Exercise prompt: What you return must be the full data, repeated verbatim, with no pictures in it.

Top of Records shown

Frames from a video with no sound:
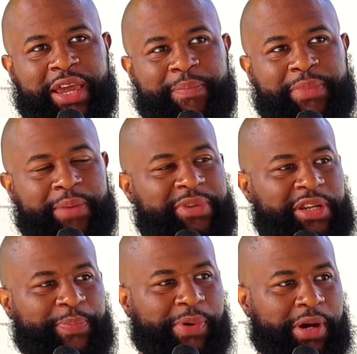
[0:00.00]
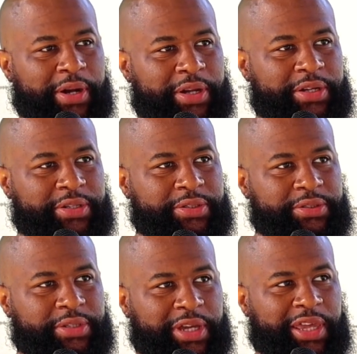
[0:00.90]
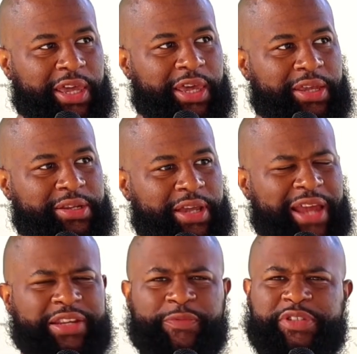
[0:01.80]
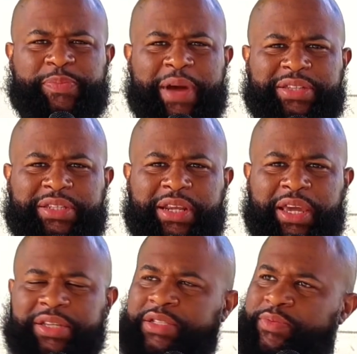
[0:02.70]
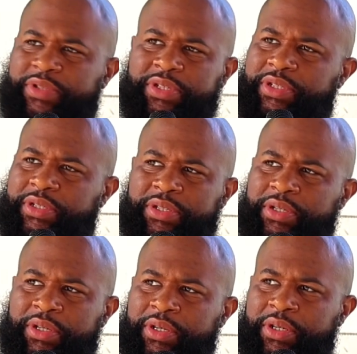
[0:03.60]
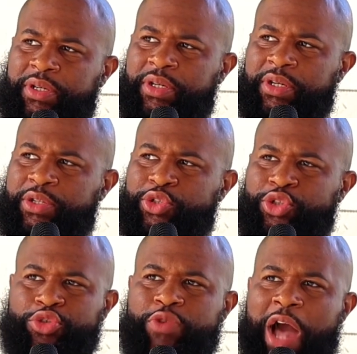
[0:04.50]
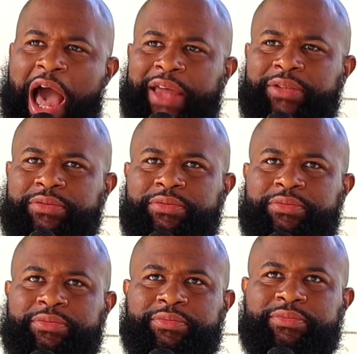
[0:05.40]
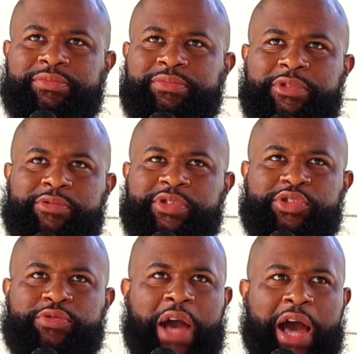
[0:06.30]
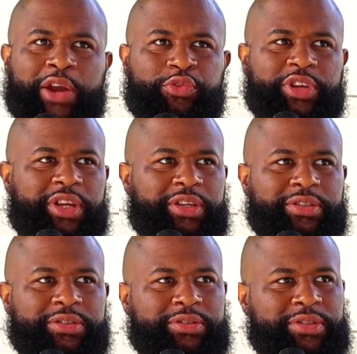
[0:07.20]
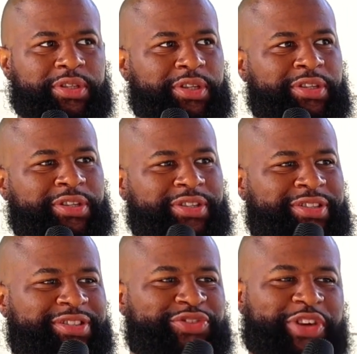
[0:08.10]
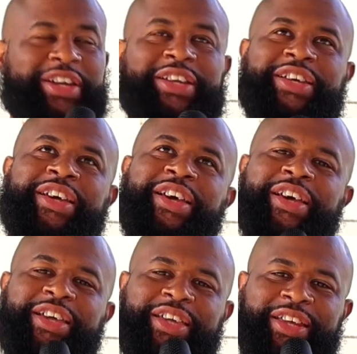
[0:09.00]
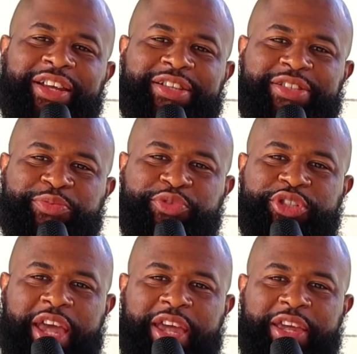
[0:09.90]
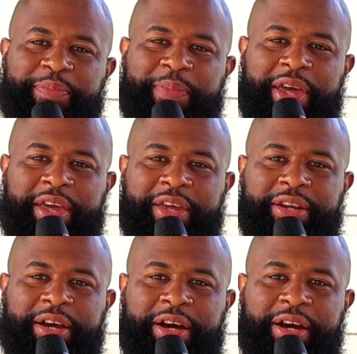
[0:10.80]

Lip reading: I'm in the park again. I got a different spot today because it's too hot. It was too hot over there. So I had to get under some shade, man.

Bottom of Records shown

Output:
Frames from a video with no sound:
[0:00.00]
[0:00.90]
[0:01.80]
[0:02.70]
[0:03.60]
[0:04.50]
[0:05.40]
[0:06.30]
[0:07.20]
[0:08.10]
[0:09.00]
[0:09.90]
[0:10.80]

Lip reading: I'm in the park again. I got a different spot today because it's too hot. It was too hot over there. So I had to get under some shade, man.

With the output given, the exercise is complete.